After walking alongside the Rio de Santa Caterina for a while, we made a U-turn back across the canal using the Ponte Molin de la Racheta. It's a relatively new bridge, dating from 1901.

Ponte de la Racheta

Walking along the Rio de Santa Caterina towards the Racheta Bridge, as it is commonly known, a splash of purple and green adorning the top of a high wall hinted at one the small, hidden treasures that subliminally dot the Venetian landscape - a walled garden. Apart from the Giardini and two or three other public gardens, there are no parcels of open greenery visible in Venice; it's all built-up and crammed together tightly, and the only breathing space is the occasional paved campo. Yet there are many plots in the backyards of palaces enclosed by three-metre-high walls where trees and shrubbery thrive. This is what the bright purple wisteria we're seeing now is about; it gives a hint of the patch of serenity that exists inside.

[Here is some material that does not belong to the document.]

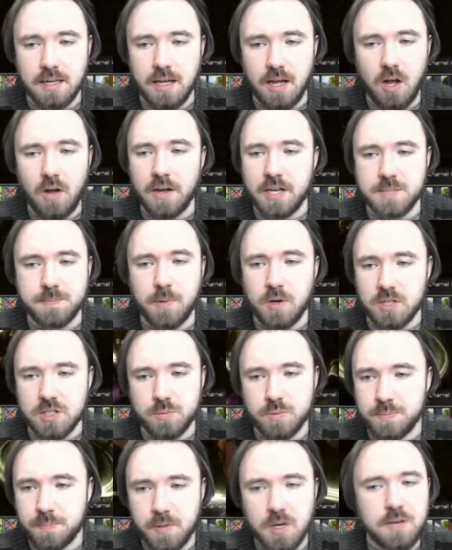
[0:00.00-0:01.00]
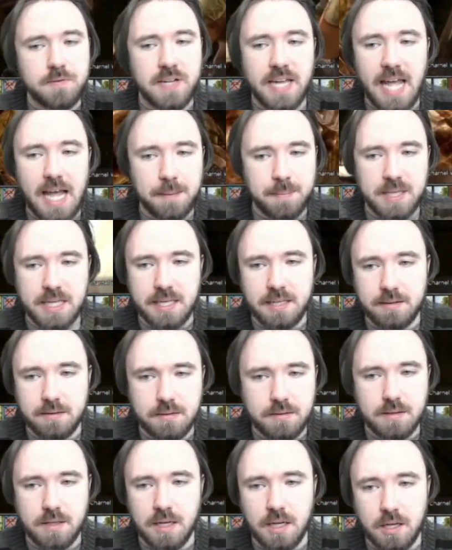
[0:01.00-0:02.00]
ISBoxer would perfectly happily
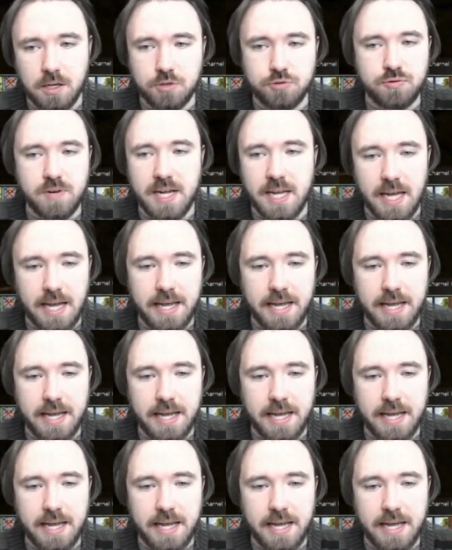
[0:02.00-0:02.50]
create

'Racheta' is a racket-and-ball game that used to be played in this area, perhaps in the small campo adjacent to the bridge. Right now we could hear and see a few youngsters kicking a football around in the campo, while two or three young mothers with their prams were watching from the benches on the perimeter. The game being played may have changed, but the rest of the scene was probably much the same as five hundred years ago.